* **AIM OF THE EXERCISE**:
In the entries below, find the line with "[00:00:02.15]" and the line with "[00:00:04.25]". Print those two and everything between them exactly, and nothing else.
LISTED ENTRIES section start
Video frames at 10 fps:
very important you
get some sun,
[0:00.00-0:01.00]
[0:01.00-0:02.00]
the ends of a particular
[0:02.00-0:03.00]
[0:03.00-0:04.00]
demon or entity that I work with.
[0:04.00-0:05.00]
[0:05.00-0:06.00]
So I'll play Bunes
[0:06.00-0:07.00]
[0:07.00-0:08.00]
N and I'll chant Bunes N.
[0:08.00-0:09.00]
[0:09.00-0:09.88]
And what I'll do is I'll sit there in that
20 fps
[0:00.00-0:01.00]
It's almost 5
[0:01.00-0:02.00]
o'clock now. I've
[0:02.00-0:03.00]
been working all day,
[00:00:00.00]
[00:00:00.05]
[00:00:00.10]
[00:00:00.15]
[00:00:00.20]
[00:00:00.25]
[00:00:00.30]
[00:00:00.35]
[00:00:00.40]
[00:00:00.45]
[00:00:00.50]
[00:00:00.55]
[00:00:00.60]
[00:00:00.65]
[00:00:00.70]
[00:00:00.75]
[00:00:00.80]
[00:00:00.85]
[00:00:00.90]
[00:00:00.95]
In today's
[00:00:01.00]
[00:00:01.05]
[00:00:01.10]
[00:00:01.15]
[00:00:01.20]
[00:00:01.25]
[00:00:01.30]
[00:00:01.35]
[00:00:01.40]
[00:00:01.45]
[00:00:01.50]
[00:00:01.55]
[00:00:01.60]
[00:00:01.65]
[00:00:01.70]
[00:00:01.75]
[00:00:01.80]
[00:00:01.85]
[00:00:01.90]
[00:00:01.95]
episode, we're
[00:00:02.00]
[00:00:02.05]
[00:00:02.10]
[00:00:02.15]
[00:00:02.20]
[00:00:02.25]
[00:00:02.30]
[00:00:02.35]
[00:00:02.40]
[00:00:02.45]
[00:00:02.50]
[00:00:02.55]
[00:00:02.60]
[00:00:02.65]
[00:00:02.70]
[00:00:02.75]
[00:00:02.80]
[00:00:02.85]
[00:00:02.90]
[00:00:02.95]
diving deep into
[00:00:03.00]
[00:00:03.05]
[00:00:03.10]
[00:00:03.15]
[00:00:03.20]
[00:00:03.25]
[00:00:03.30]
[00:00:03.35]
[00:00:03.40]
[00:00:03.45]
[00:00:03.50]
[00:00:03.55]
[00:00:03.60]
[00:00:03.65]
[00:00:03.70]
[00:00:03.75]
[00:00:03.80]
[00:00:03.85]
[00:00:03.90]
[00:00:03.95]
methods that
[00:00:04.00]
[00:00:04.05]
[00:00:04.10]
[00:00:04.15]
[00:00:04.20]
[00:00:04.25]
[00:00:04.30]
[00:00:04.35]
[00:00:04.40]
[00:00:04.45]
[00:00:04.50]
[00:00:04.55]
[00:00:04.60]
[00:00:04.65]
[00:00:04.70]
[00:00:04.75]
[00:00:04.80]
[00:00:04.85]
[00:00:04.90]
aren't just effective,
LISTED ENTRIES section end
* **ANSWER TO THIS EXERCISE**:
[00:00:02.15]
[00:00:02.20]
[00:00:02.25]
[00:00:02.30]
[00:00:02.35]
[00:00:02.40]
[00:00:02.45]
[00:00:02.50]
[00:00:02.55]
[00:00:02.60]
[00:00:02.65]
[00:00:02.70]
[00:00:02.75]
[00:00:02.80]
[00:00:02.85]
[00:00:02.90]
[00:00:02.95]
diving deep into
[00:00:03.00]
[00:00:03.05]
[00:00:03.10]
[00:00:03.15]
[00:00:03.20]
[00:00:03.25]
[00:00:03.30]
[00:00:03.35]
[00:00:03.40]
[00:00:03.45]
[00:00:03.50]
[00:00:03.55]
[00:00:03.60]
[00:00:03.65]
[00:00:03.70]
[00:00:03.75]
[00:00:03.80]
[00:00:03.85]
[00:00:03.90]
[00:00:03.95]
methods that
[00:00:04.00]
[00:00:04.05]
[00:00:04.10]
[00:00:04.15]
[00:00:04.20]
[00:00:04.25]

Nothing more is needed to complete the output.